> **REQUIREMENT**: Lines with "frames": report how many there are in the listing below, giving the number and nothing else.

> **SUPPLIED MATERIAL**:
────────────────
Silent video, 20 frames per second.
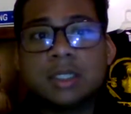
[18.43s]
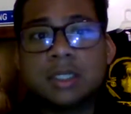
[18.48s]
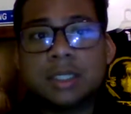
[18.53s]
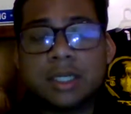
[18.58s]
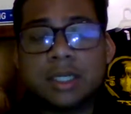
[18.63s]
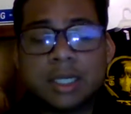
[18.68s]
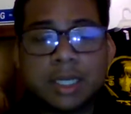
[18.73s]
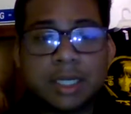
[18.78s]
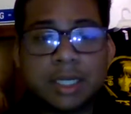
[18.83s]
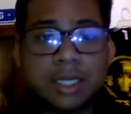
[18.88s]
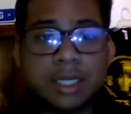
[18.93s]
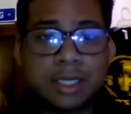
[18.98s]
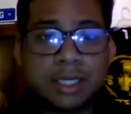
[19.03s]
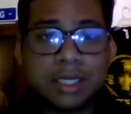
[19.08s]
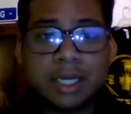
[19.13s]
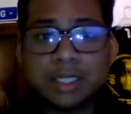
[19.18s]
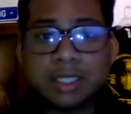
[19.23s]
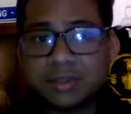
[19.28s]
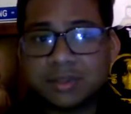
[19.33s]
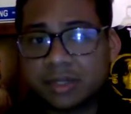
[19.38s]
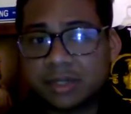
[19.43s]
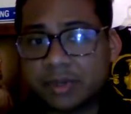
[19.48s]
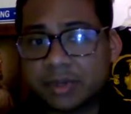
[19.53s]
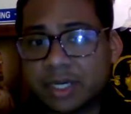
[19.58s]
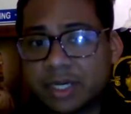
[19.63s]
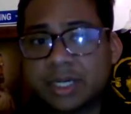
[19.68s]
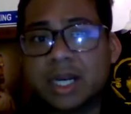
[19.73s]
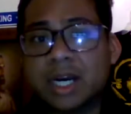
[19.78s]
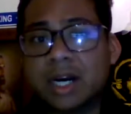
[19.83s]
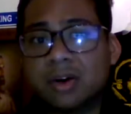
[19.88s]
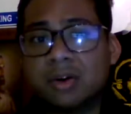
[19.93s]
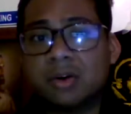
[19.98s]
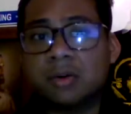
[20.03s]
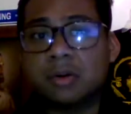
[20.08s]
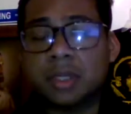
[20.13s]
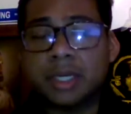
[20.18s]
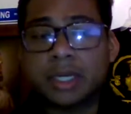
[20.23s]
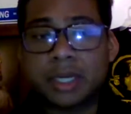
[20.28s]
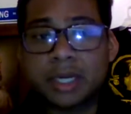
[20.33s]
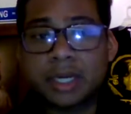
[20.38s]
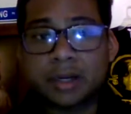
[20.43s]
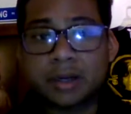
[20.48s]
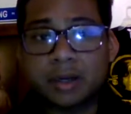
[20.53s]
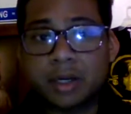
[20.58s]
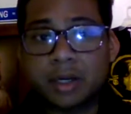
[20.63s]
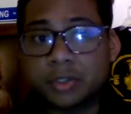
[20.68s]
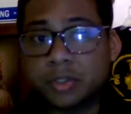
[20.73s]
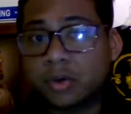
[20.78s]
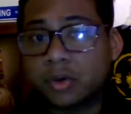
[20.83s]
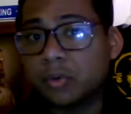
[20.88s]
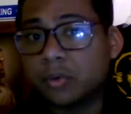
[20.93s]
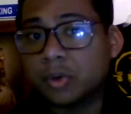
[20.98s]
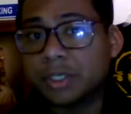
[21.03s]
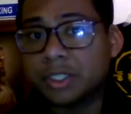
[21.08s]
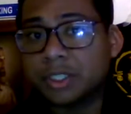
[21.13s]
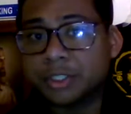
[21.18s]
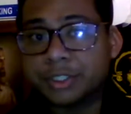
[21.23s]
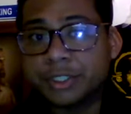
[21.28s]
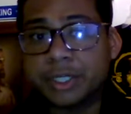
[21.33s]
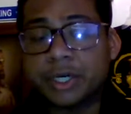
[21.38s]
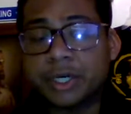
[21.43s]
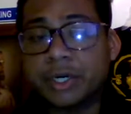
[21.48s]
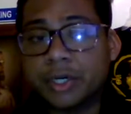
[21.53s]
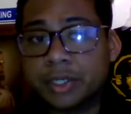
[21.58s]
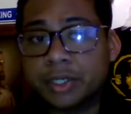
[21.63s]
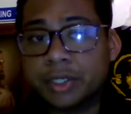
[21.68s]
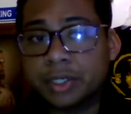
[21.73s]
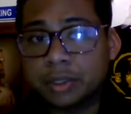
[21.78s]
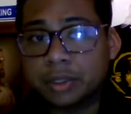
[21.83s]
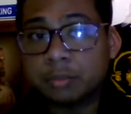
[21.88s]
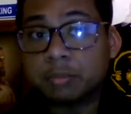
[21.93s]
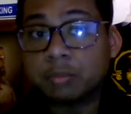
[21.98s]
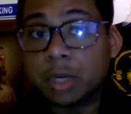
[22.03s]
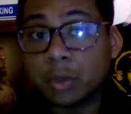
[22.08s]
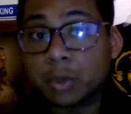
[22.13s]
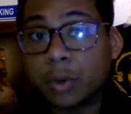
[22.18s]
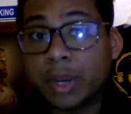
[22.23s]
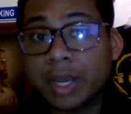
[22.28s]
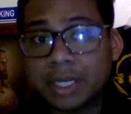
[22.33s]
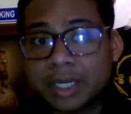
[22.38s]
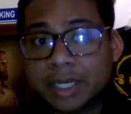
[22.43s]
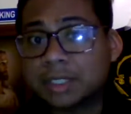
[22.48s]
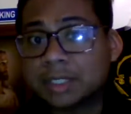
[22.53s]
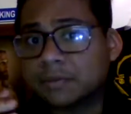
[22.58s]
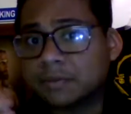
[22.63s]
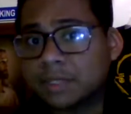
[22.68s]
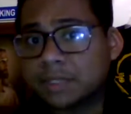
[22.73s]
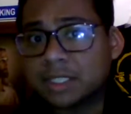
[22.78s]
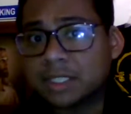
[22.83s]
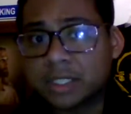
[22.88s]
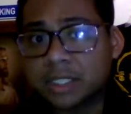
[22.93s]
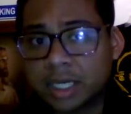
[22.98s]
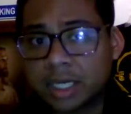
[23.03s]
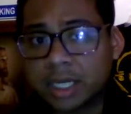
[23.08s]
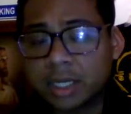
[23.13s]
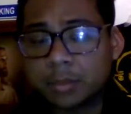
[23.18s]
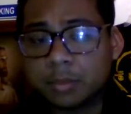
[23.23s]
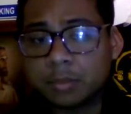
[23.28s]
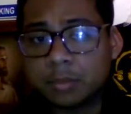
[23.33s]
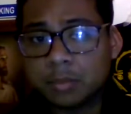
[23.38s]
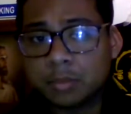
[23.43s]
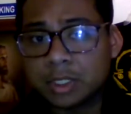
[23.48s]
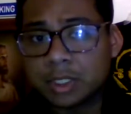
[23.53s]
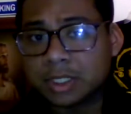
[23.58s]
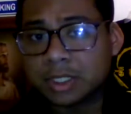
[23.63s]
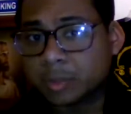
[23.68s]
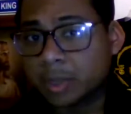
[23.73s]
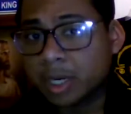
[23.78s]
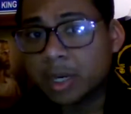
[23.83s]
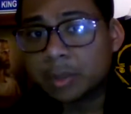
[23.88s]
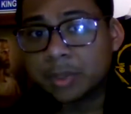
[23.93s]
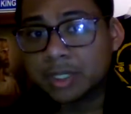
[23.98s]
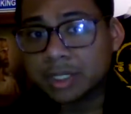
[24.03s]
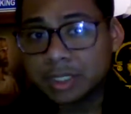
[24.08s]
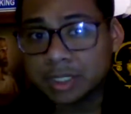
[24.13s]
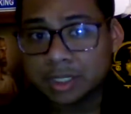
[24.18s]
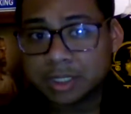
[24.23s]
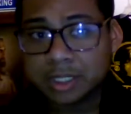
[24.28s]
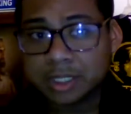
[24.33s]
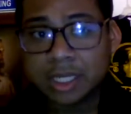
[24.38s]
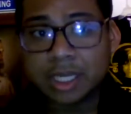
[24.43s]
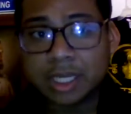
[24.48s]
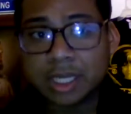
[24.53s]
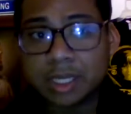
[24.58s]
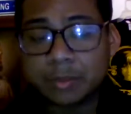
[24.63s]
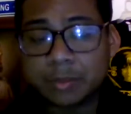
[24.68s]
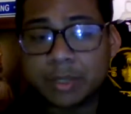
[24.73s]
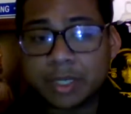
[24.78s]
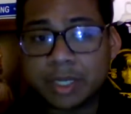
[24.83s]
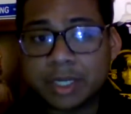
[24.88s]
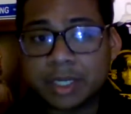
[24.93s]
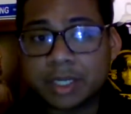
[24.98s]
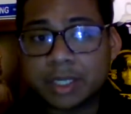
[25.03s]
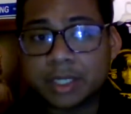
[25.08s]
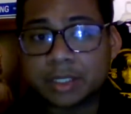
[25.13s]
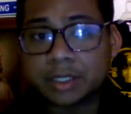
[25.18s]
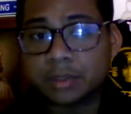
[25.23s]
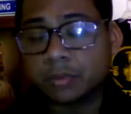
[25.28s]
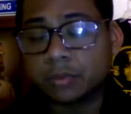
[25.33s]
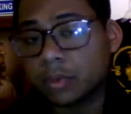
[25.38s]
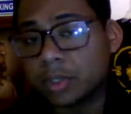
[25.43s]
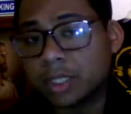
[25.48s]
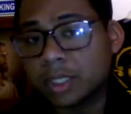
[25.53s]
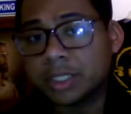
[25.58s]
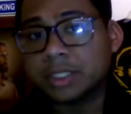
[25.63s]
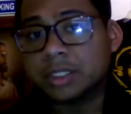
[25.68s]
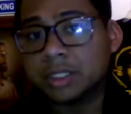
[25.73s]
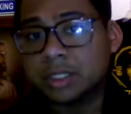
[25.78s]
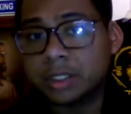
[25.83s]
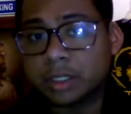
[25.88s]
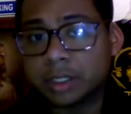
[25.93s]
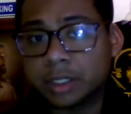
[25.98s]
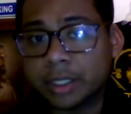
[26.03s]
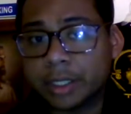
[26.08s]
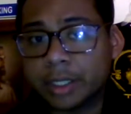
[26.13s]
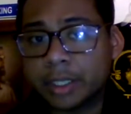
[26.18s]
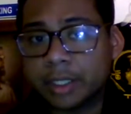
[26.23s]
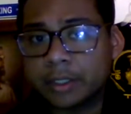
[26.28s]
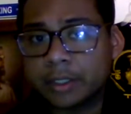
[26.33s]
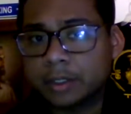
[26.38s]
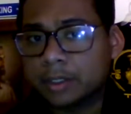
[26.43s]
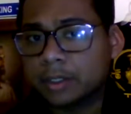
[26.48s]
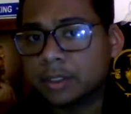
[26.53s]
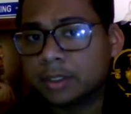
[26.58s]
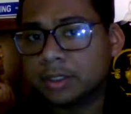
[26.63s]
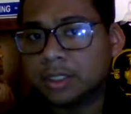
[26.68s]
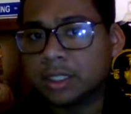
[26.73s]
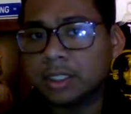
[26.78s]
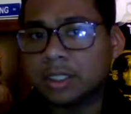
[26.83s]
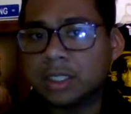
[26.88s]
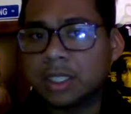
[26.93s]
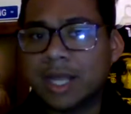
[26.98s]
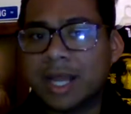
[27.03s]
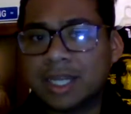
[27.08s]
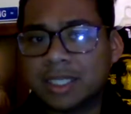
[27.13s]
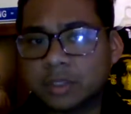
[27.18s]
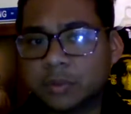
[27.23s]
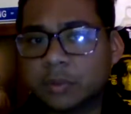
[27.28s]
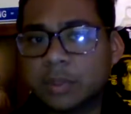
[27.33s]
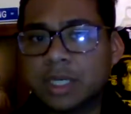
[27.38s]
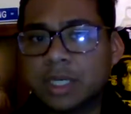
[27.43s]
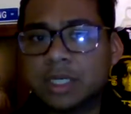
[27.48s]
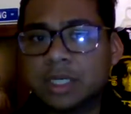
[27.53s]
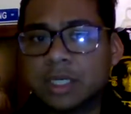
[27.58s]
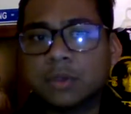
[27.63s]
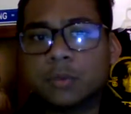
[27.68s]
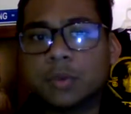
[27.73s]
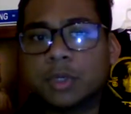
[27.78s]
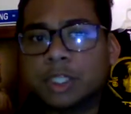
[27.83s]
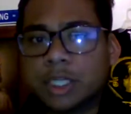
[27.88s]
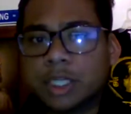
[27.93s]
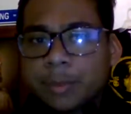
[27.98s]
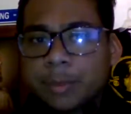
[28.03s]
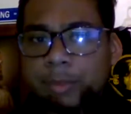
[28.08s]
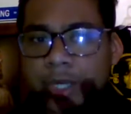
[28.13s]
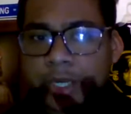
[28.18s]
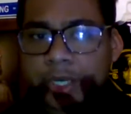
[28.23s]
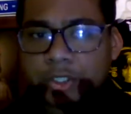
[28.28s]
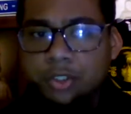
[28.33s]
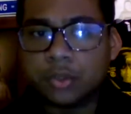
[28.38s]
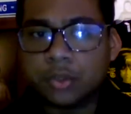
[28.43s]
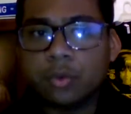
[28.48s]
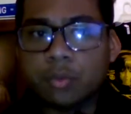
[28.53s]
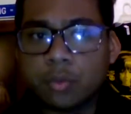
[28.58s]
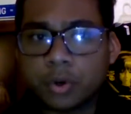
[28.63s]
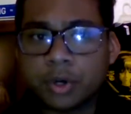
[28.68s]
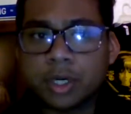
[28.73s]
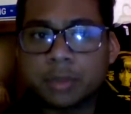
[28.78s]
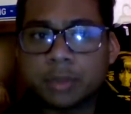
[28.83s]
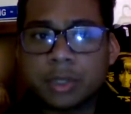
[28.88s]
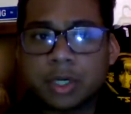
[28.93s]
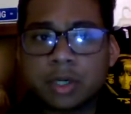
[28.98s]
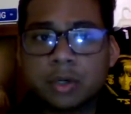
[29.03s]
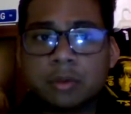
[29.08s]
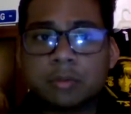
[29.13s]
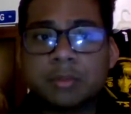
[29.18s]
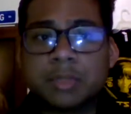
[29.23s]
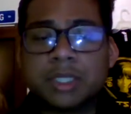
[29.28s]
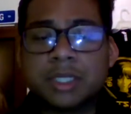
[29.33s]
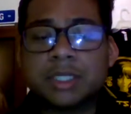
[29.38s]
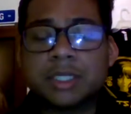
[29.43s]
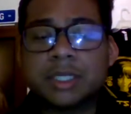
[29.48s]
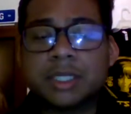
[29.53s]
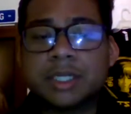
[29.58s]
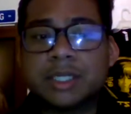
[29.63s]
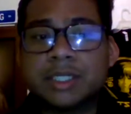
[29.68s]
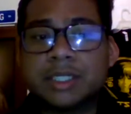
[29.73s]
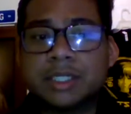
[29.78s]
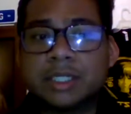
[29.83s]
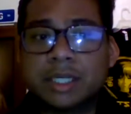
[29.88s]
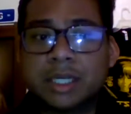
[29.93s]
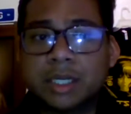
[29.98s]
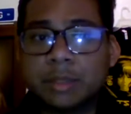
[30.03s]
And as of right now, I don't want to share my weight as of this time. It's probably the same as it was since last week, which I'm not too worried about because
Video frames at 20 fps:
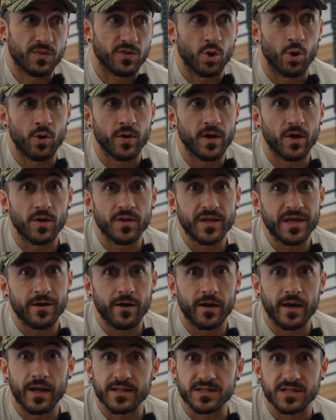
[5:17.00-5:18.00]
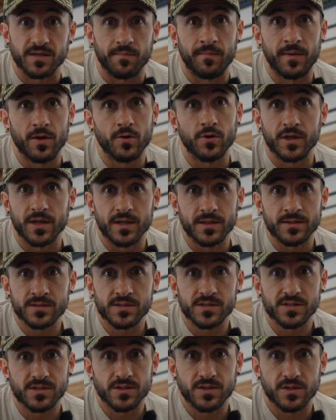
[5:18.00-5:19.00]
throwing it on the internet to
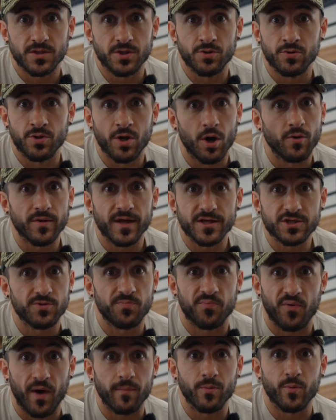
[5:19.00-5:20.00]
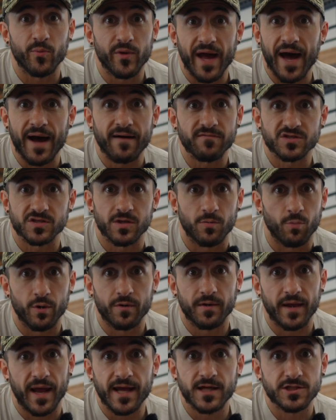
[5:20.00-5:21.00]
millions, you know that you probably have
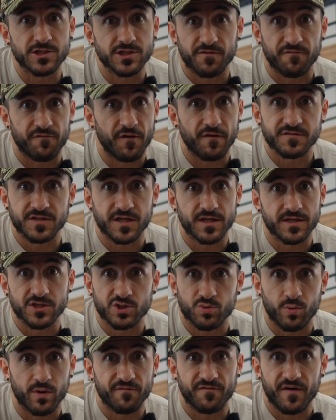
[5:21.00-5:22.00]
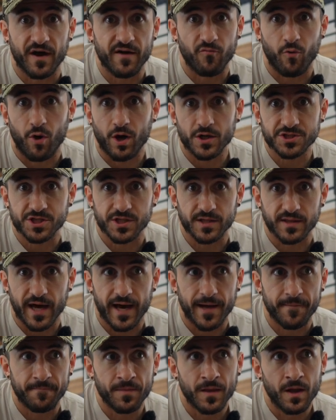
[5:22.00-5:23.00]
someone ages fifteen to twenty-five watching
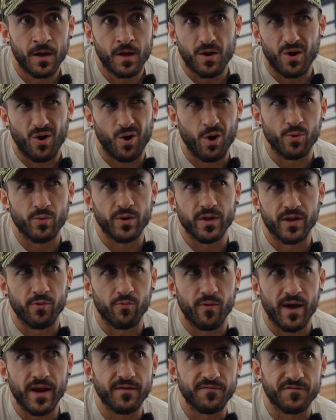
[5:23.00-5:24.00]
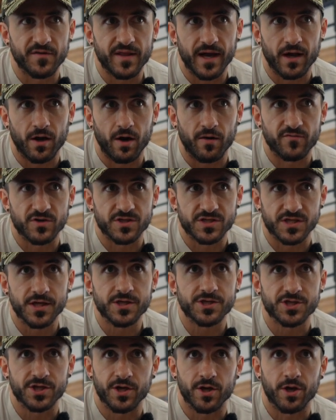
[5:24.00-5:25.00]
that aren't really ready for that
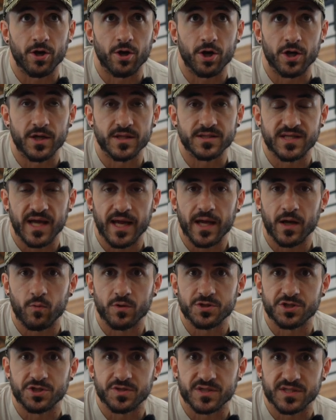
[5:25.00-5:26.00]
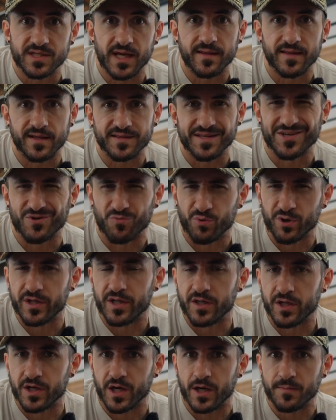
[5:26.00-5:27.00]
conversation and are going to take what you say, that they
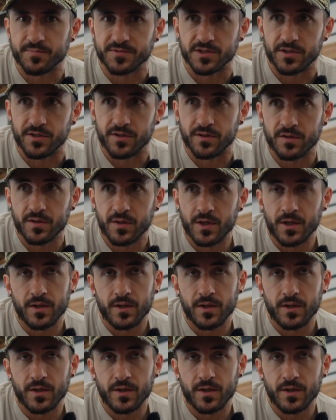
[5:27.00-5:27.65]
really look up to you.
────────────────
> **RESPONSE TO THE EXERCISE**: 2